According to new research written by a team lead by The University of Texas Health Science Center in San Antonio, often known as UT Health San Antonio, a normal Western high-fat diet can raise the risk of painful diseases common in persons with conditions such as diabetes or obesity.
Furthermore, dietary modifications may considerably lessen or even reverse pain caused by inflammatory diseases such as arthritis, trauma, or surgery, as well as neuropathic pain caused by diabetes. The discovery might aid in the treatment of chronic pain patients by changing diet or creating medicines that inhibit the release of specific fatty acids in the body.
A collaborative team of 15 local researchers, led by first co-authors Jacob T. Boyd, MD, PhD, and Peter M. LoCoco, PhD, of the Department of Endodontics at UT Health San Antonio, published the study in the June issue of the journal Nature Metabolism, after more than five years of work.
Eleven of the co-authors are from UT Health San Antonio, including seven current or former students of its Graduate School of Biomedical Sciences; three are from the University of Texas at San Antonio’s Department of Chemistry; and one is from the South Texas Veterans Health Care System’s Department of Neurology.
“This study exemplifies team science at its best multiple scientists and clinicians with complementary expertise working together to make lives better,” said Kenneth M. Hargreaves, DDS, PhD, professor, and chair of the Department of Endodontics at UT Health San Antonio, and senior author of the paper.
Malnutrition in all kinds, as well as non-communicable diseases (NCDs) such as diabetes, heart disease, stroke, and cancer, are all aided by a nutritious diet. Unhealthy eating habits and a lack of physical exercise are the major causes of worldwide health problems. Healthy eating habits begin early in life, with breastfeeding promoting healthy growth and cognitive development, as well as potentially lowering the chance of being overweight or obese and having NCDs later in life.
Fatty acids and pain –
Chronic pain is a leading cause of disability worldwide. However, whereas dietary lipids, or fatty acids, are frequently recommended to treat diabetes, auto-immune disorders, and cardiovascular illnesses, the effect of dietary lipids, or fatty acids, in pain problems is mostly unclear.

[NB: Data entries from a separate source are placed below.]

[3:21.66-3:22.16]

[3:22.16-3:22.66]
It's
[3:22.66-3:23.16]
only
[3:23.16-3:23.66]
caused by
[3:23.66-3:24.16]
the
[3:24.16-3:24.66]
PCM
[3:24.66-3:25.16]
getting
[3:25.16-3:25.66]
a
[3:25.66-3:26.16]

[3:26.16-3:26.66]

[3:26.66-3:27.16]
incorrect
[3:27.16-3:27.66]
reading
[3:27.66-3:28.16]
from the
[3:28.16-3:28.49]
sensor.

Dr. Boyd and his colleagues investigated the function of polyunsaturated fatty acids in pain situations in mice and people in their new research. They discovered that omega-6 polyunsaturated fats in standard Western diets were a major risk factor for both inflammatory and neuropathic pain.

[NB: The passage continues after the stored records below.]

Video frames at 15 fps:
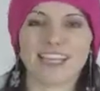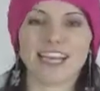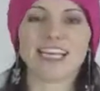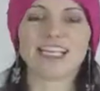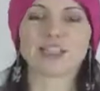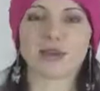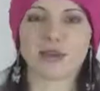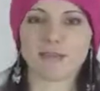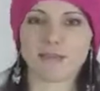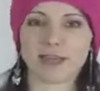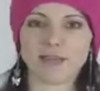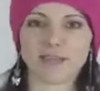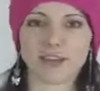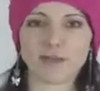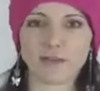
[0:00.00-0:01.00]
So I'm
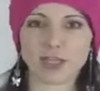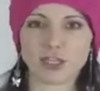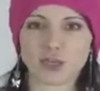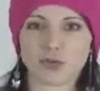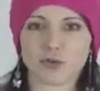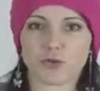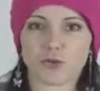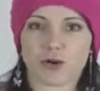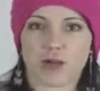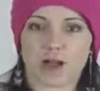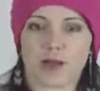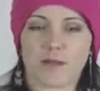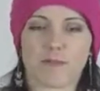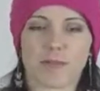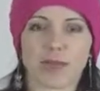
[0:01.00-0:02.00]
lifting my shoulder
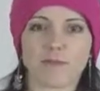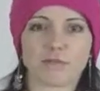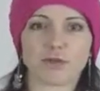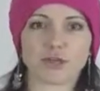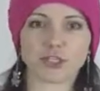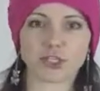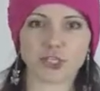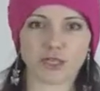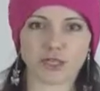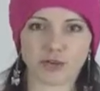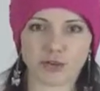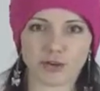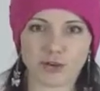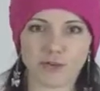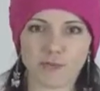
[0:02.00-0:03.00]
up and pushing the
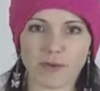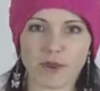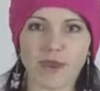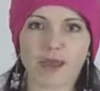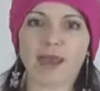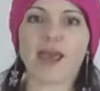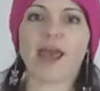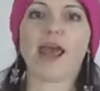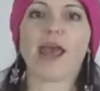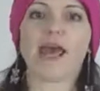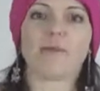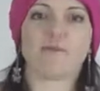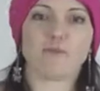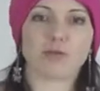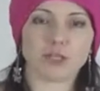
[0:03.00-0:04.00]
hoop,
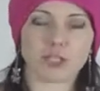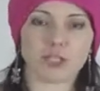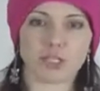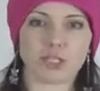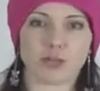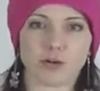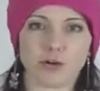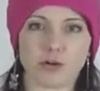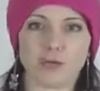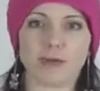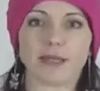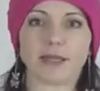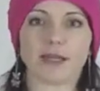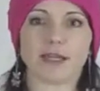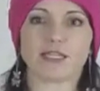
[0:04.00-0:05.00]
and pushing the hoop,
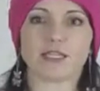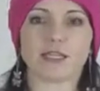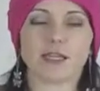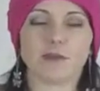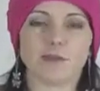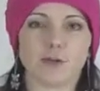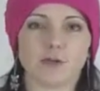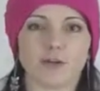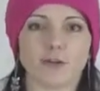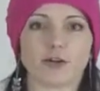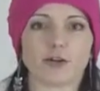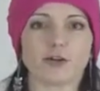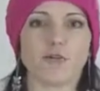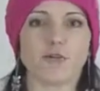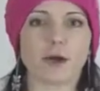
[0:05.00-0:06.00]
and that's gonna move your
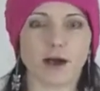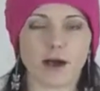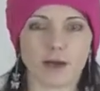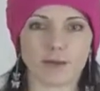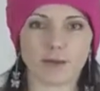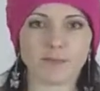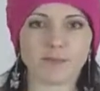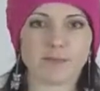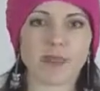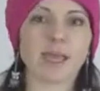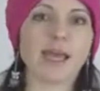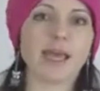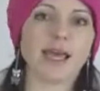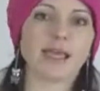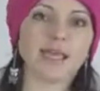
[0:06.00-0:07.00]
hoop up.
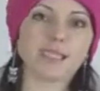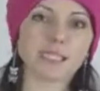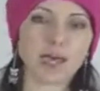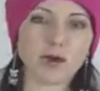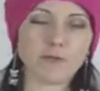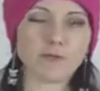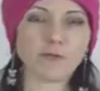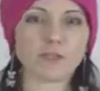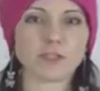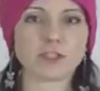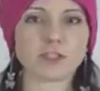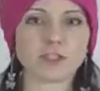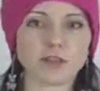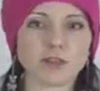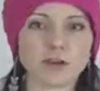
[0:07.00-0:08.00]
And it's helpful to
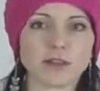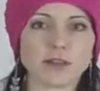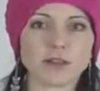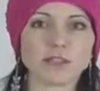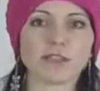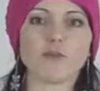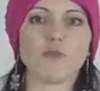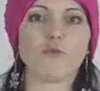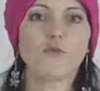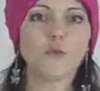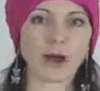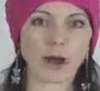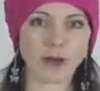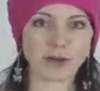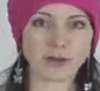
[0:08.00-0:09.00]
start this
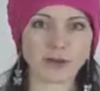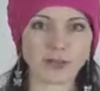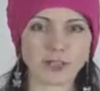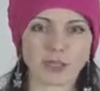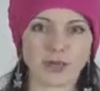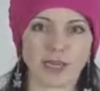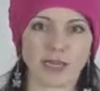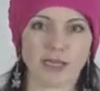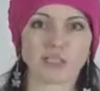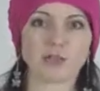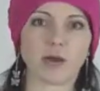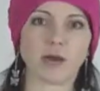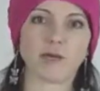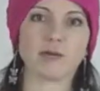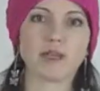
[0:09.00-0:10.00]
while you're turning. So
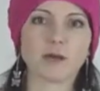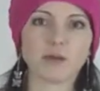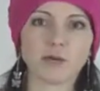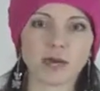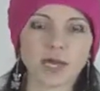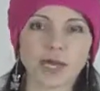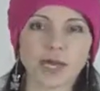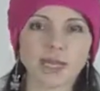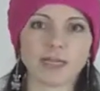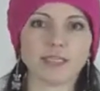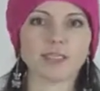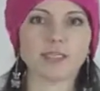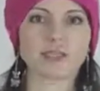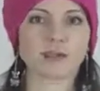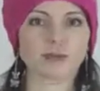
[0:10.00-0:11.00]
I'm gonna go ahead and
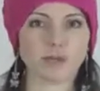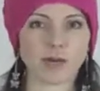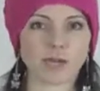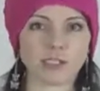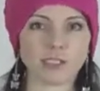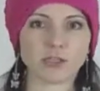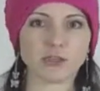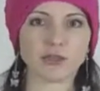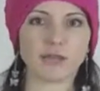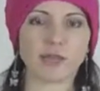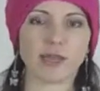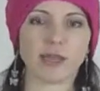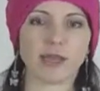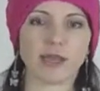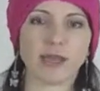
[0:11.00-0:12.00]
start waist
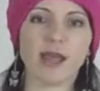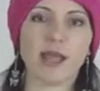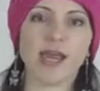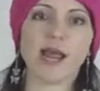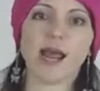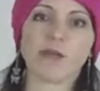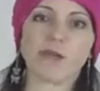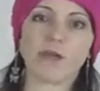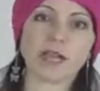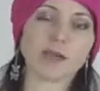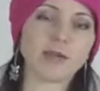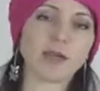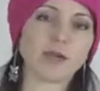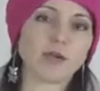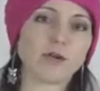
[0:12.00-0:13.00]
hooping, and then I'm
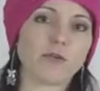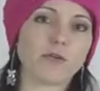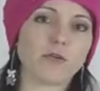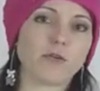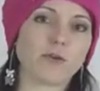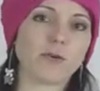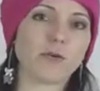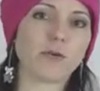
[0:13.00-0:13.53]
gonna go through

The amount of energy consumed (calories) should be equal to the amount of energy expended. Total fat should not exceed 30% of total caloric intake to avoid harmful weight gain. Saturated fat intake should be less than 10% of total calorie intake, and trans-fat intake should be less than 1% of total energy intake, with a shift in fat consumption away from saturated and trans-fats and toward unsaturated fats, with the objective of eliminating industrially-produced trans-fats.
Omega-6 fats, which are mostly present in meals made with vegetable oils, provide certain advantages. However, Western diets linked to obesity include considerably greater quantities of those acids in foods ranging from corn chips to onion rings than beneficial omega-3 fats found in fish and flaxseed, and walnuts.
Processed snacks, quick meals, pastries, and fatty and cured meats are all examples of unhealthy foods high in omega-6 fats. The researchers discovered that reversing this diet, particularly by reducing omega-6 and boosting omega-3 lipids, substantially decreased chronic pain problems.
A healthy diet includes limiting free sugar consumption to less than 10% of total energy intake. For further health advantages, a further decrease to less than 5% of total calorie consumption is recommended. In the adult population, limiting salt consumption to fewer than 5 g per day (equal to less than 2 g sodium) helps to avoid hypertension and lowers the risk of heart disease and stroke.
In addition, the authors found that skin levels of omega-6 lipids in individuals with Type 2 diabetic neuropathic pain were highly linked to pain levels and the requirement for analgesic medications.
“This paper is a high-profile contribution for a huge unmet translational need as there are no treatments altering the nature of this neurological disease,” said José E. Cavazos, MD, PhD, professor of neurology, assistant dean, and director of the National Institutes of Health-designated South Texas Medical Scientist Training Program at UT Health San Antonio.
In an editorial accompanying the paper, Duke University researchers Aidan McGinnis and Ru-Rong Ji wrote, “This comprehensive and elegant study from Boyd et al. may serve as a foundation for new clinical trials and ultimately provide new avenues for the clinical treatment of neuropathies.”